**EXERCISE DESCRIPTION**
Without including any pictures, copy each entry below exactly.
++++ EXTRACTED ENTRIES
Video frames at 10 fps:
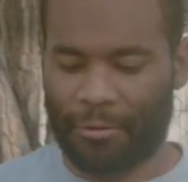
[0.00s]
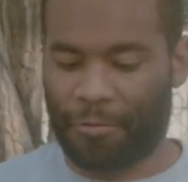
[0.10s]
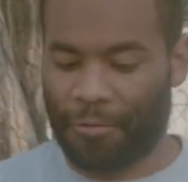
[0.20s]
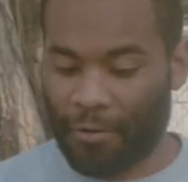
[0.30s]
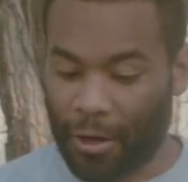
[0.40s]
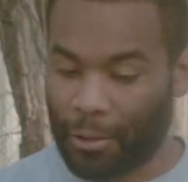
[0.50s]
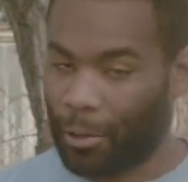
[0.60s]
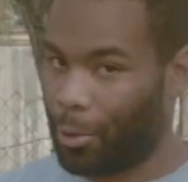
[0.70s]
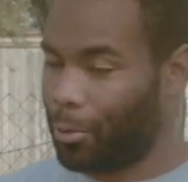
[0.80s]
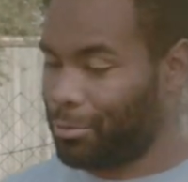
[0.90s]

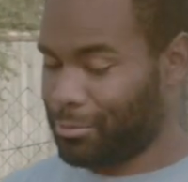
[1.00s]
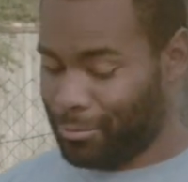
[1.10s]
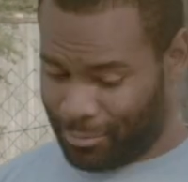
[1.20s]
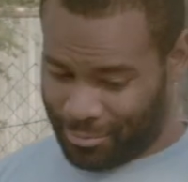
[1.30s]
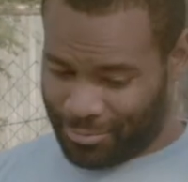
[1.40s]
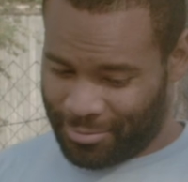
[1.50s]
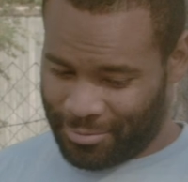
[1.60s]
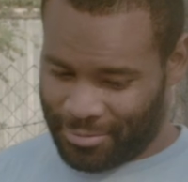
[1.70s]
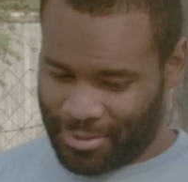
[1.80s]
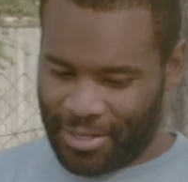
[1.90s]
follow
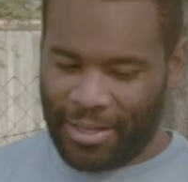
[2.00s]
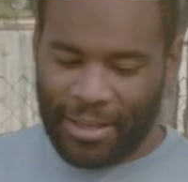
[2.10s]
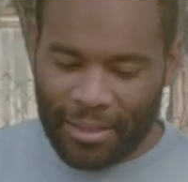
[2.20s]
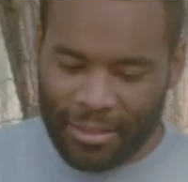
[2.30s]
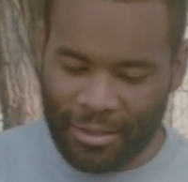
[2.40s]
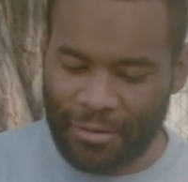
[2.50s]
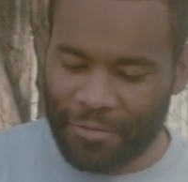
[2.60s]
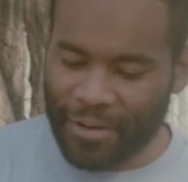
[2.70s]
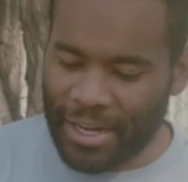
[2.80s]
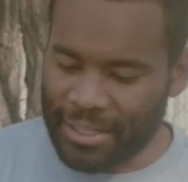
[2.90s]
the
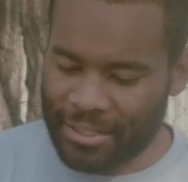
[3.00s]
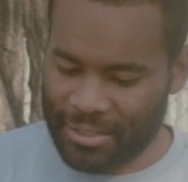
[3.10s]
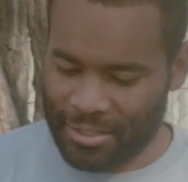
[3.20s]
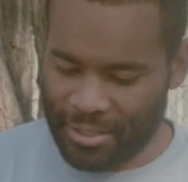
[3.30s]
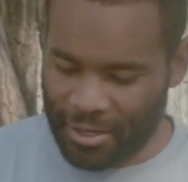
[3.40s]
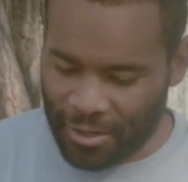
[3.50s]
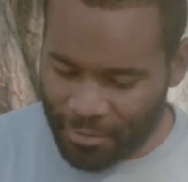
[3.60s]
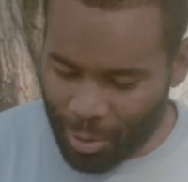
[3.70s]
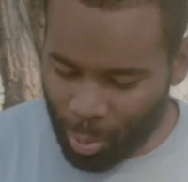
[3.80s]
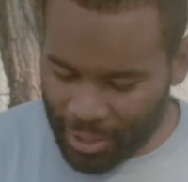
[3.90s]
advice
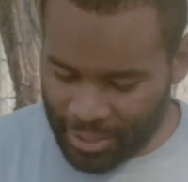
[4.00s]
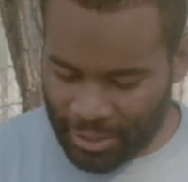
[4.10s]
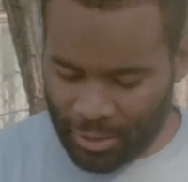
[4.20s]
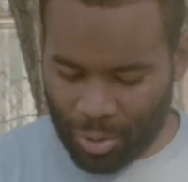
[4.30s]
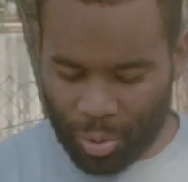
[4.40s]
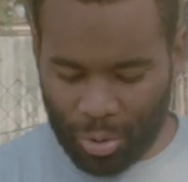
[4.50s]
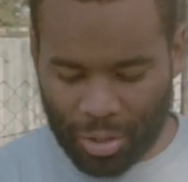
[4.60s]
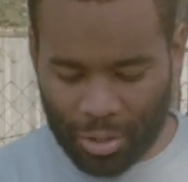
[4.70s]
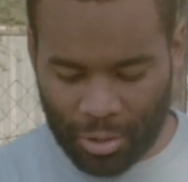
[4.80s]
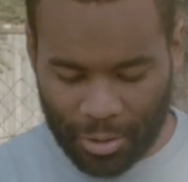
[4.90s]
of the wicked
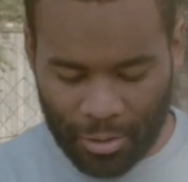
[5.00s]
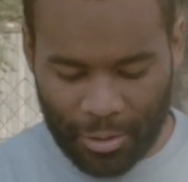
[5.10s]
or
++++++++
**YOUR RESPONSE**
Video frames at 10 fps:
[0.00s]
[0.10s]
[0.20s]
[0.30s]
[0.40s]
[0.50s]
[0.60s]
[0.70s]
[0.80s]
[0.90s]

[1.00s]
[1.10s]
[1.20s]
[1.30s]
[1.40s]
[1.50s]
[1.60s]
[1.70s]
[1.80s]
[1.90s]
follow
[2.00s]
[2.10s]
[2.20s]
[2.30s]
[2.40s]
[2.50s]
[2.60s]
[2.70s]
[2.80s]
[2.90s]
the
[3.00s]
[3.10s]
[3.20s]
[3.30s]
[3.40s]
[3.50s]
[3.60s]
[3.70s]
[3.80s]
[3.90s]
advice
[4.00s]
[4.10s]
[4.20s]
[4.30s]
[4.40s]
[4.50s]
[4.60s]
[4.70s]
[4.80s]
[4.90s]
of the wicked
[5.00s]
[5.10s]
or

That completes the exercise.